• Data to process:
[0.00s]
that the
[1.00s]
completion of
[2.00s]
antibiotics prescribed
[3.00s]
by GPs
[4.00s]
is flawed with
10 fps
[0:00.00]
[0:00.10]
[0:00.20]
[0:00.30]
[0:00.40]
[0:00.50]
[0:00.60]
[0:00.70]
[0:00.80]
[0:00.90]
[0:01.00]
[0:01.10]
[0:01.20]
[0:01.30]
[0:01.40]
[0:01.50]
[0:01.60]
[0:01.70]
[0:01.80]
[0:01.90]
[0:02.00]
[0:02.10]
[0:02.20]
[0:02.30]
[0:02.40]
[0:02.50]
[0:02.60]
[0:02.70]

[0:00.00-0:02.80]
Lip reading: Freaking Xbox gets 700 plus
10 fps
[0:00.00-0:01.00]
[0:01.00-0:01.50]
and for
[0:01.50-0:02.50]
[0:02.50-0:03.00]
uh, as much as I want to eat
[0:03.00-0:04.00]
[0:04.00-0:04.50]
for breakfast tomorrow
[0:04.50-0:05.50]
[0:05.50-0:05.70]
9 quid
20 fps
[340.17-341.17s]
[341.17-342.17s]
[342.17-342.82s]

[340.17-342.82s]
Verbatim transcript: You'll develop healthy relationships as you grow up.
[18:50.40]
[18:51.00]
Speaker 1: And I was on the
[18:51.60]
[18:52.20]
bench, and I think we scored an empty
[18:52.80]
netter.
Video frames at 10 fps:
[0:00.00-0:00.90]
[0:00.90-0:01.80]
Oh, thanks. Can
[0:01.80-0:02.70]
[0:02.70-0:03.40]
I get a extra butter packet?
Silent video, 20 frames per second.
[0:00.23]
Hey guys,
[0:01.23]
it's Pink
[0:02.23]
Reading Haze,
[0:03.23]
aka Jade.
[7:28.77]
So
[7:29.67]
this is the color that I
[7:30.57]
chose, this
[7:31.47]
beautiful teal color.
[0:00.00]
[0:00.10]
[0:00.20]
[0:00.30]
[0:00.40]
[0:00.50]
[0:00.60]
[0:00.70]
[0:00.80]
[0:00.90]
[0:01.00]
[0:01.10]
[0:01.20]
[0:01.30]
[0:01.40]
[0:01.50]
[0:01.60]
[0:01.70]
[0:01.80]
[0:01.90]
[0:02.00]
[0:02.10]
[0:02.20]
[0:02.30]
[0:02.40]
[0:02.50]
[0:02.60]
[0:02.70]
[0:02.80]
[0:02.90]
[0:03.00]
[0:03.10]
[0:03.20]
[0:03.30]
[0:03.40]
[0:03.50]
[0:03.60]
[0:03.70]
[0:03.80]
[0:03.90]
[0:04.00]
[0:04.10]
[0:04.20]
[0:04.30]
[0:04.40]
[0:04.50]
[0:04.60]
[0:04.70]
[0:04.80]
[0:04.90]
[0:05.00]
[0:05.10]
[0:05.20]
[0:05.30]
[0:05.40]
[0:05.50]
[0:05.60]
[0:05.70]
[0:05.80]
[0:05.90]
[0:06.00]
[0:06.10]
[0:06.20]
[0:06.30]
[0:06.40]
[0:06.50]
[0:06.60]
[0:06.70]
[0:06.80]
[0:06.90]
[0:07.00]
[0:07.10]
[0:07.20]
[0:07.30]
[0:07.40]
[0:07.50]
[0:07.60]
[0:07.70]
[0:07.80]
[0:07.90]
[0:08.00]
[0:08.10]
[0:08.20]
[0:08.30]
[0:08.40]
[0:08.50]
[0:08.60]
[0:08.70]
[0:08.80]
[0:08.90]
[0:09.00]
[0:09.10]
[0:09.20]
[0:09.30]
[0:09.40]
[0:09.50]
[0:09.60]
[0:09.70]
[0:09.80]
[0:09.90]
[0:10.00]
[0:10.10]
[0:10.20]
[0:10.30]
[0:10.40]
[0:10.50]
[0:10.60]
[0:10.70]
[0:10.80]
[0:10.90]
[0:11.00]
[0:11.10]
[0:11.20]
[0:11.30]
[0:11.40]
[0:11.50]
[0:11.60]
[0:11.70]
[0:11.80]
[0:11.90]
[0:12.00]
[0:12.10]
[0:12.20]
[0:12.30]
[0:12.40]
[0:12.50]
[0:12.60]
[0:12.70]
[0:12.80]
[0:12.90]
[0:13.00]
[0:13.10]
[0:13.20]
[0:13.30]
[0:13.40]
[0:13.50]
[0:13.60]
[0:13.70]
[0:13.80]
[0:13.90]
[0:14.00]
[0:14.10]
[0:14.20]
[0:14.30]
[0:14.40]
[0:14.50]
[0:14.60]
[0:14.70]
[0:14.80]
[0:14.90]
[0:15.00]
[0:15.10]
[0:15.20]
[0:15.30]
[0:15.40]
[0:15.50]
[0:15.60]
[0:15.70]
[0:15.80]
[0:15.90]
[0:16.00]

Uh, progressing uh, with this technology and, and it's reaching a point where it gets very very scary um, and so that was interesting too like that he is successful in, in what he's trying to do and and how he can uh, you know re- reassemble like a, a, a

• Exercise description: Filter by the word "frames": copy every line of the data that holds it.

• Expected answer:
Video frames at 10 fps:
Silent video, 20 frames per second.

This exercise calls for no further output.